• _Work item_: Reproduce from the records below, with no pictures, exactly the lines between the one containing "[00:00:02.00]" and the one containing "[00:00:03.80]", inclusive.

• _The records_:
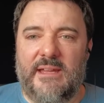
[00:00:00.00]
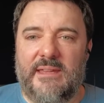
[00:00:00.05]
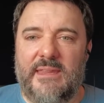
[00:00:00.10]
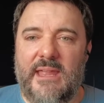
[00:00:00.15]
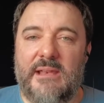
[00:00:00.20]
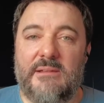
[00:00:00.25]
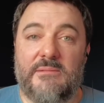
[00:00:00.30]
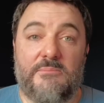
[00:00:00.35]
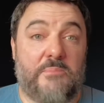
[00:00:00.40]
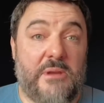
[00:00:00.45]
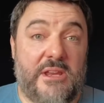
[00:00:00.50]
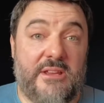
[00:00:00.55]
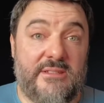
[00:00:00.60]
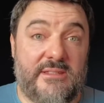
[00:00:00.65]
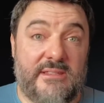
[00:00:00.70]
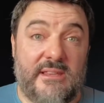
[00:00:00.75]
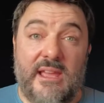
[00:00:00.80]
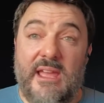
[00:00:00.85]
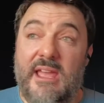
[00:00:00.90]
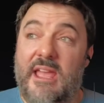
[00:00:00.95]
And then,
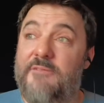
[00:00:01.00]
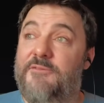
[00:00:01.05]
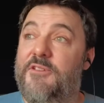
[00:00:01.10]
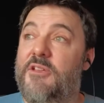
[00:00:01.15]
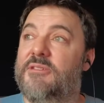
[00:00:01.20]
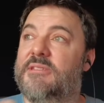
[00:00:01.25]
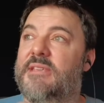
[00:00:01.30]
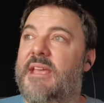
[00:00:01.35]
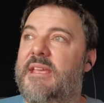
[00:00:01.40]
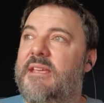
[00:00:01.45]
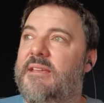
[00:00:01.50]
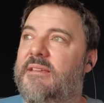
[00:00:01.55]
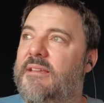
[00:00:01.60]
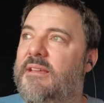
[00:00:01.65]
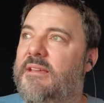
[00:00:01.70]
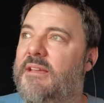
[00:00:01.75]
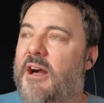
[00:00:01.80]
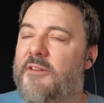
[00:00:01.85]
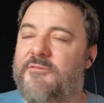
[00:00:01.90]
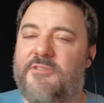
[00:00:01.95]
because if you say,
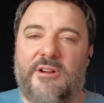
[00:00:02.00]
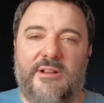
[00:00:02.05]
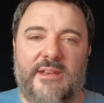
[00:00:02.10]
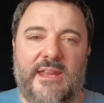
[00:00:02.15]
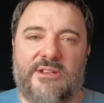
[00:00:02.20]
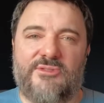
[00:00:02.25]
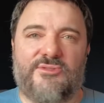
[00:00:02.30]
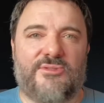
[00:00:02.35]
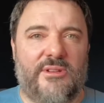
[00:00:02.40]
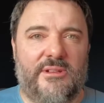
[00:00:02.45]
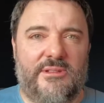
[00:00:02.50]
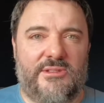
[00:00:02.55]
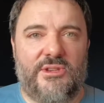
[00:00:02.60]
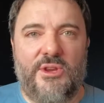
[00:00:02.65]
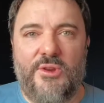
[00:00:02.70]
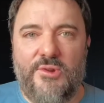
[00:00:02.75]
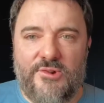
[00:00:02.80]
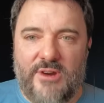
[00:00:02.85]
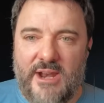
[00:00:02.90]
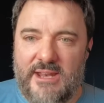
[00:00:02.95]
I've got an extra
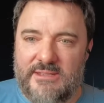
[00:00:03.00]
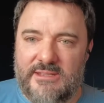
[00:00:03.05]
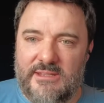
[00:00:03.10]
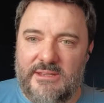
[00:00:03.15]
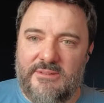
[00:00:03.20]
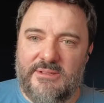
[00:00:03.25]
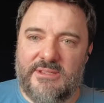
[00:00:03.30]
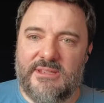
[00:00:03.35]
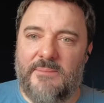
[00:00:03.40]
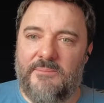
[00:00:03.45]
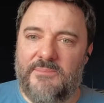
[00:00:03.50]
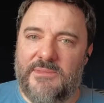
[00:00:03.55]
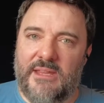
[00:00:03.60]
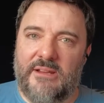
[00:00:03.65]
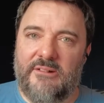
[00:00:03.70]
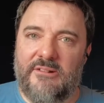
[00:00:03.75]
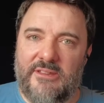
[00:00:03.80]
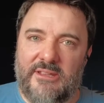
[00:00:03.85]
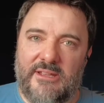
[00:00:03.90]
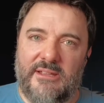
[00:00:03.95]
$2,000 to do
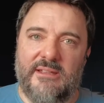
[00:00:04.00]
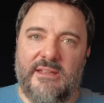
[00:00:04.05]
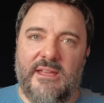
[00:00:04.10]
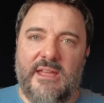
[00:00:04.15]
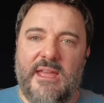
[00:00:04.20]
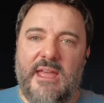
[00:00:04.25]
something or other,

• _Written answer_:
[00:00:02.00]
[00:00:02.05]
[00:00:02.10]
[00:00:02.15]
[00:00:02.20]
[00:00:02.25]
[00:00:02.30]
[00:00:02.35]
[00:00:02.40]
[00:00:02.45]
[00:00:02.50]
[00:00:02.55]
[00:00:02.60]
[00:00:02.65]
[00:00:02.70]
[00:00:02.75]
[00:00:02.80]
[00:00:02.85]
[00:00:02.90]
[00:00:02.95]
I've got an extra
[00:00:03.00]
[00:00:03.05]
[00:00:03.10]
[00:00:03.15]
[00:00:03.20]
[00:00:03.25]
[00:00:03.30]
[00:00:03.35]
[00:00:03.40]
[00:00:03.45]
[00:00:03.50]
[00:00:03.55]
[00:00:03.60]
[00:00:03.65]
[00:00:03.70]
[00:00:03.75]
[00:00:03.80]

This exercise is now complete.